Available data: Begin

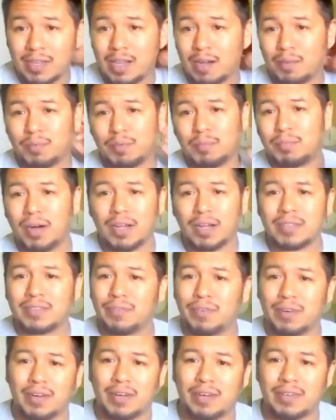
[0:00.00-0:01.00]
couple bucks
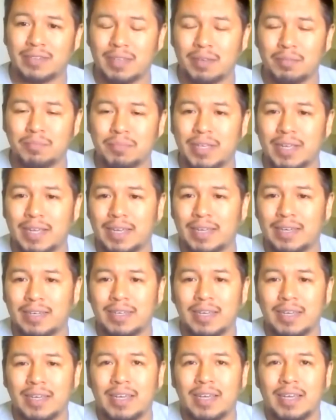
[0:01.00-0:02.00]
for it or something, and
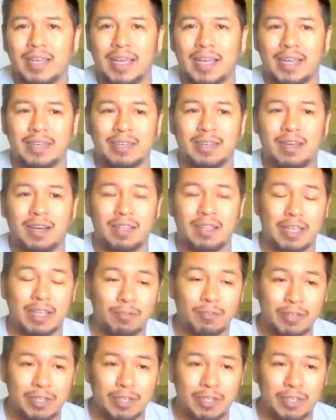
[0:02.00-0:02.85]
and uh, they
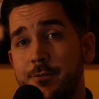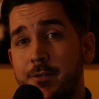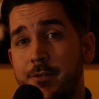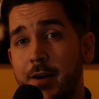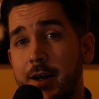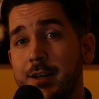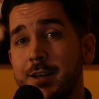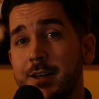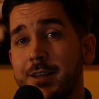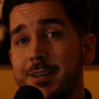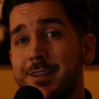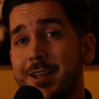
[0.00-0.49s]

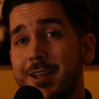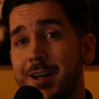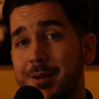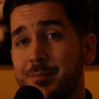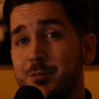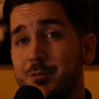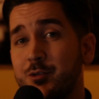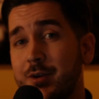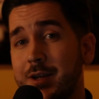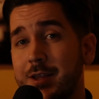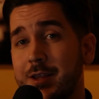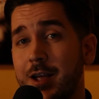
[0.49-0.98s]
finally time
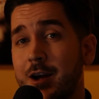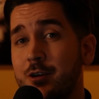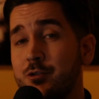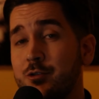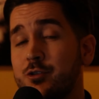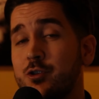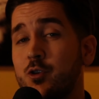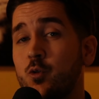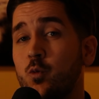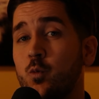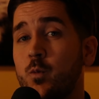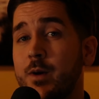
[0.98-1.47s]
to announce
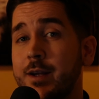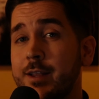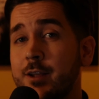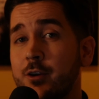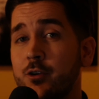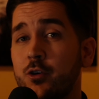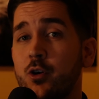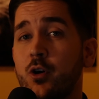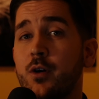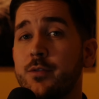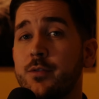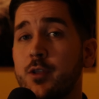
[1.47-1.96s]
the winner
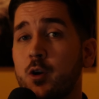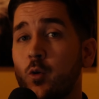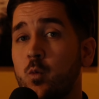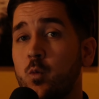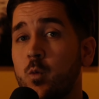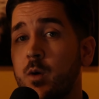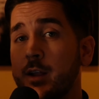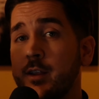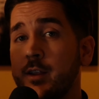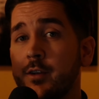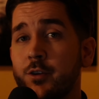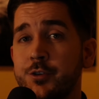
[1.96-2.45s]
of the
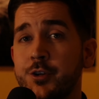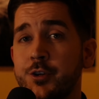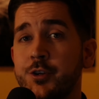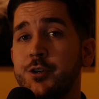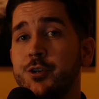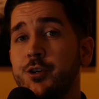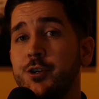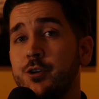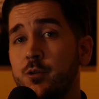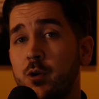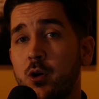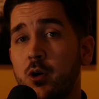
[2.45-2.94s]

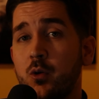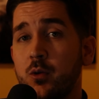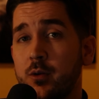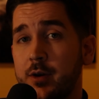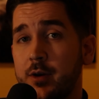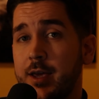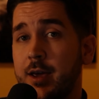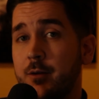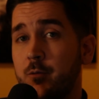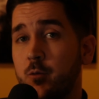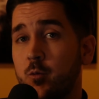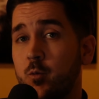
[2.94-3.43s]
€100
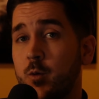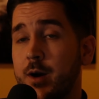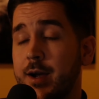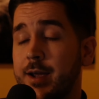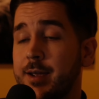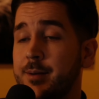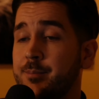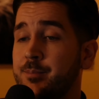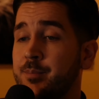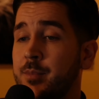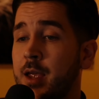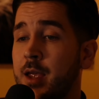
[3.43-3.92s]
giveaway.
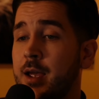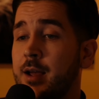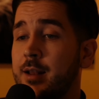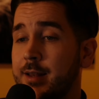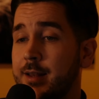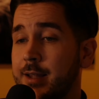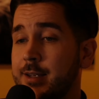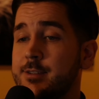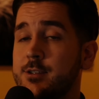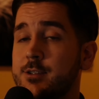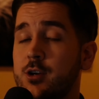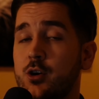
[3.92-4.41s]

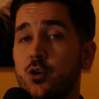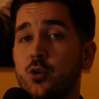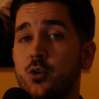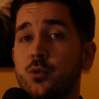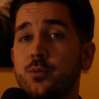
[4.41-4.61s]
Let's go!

Available data: End

**Problem details:**
Retype the records above exactly, leaving every picture out of your copy.

**Task response:**
[0:00.00-0:01.00]
couple bucks
[0:01.00-0:02.00]
for it or something, and
[0:02.00-0:02.85]
and uh, they
[0.00-0.49s]

[0.49-0.98s]
finally time
[0.98-1.47s]
to announce
[1.47-1.96s]
the winner
[1.96-2.45s]
of the
[2.45-2.94s]

[2.94-3.43s]
€100
[3.43-3.92s]
giveaway.
[3.92-4.41s]

[4.41-4.61s]
Let's go!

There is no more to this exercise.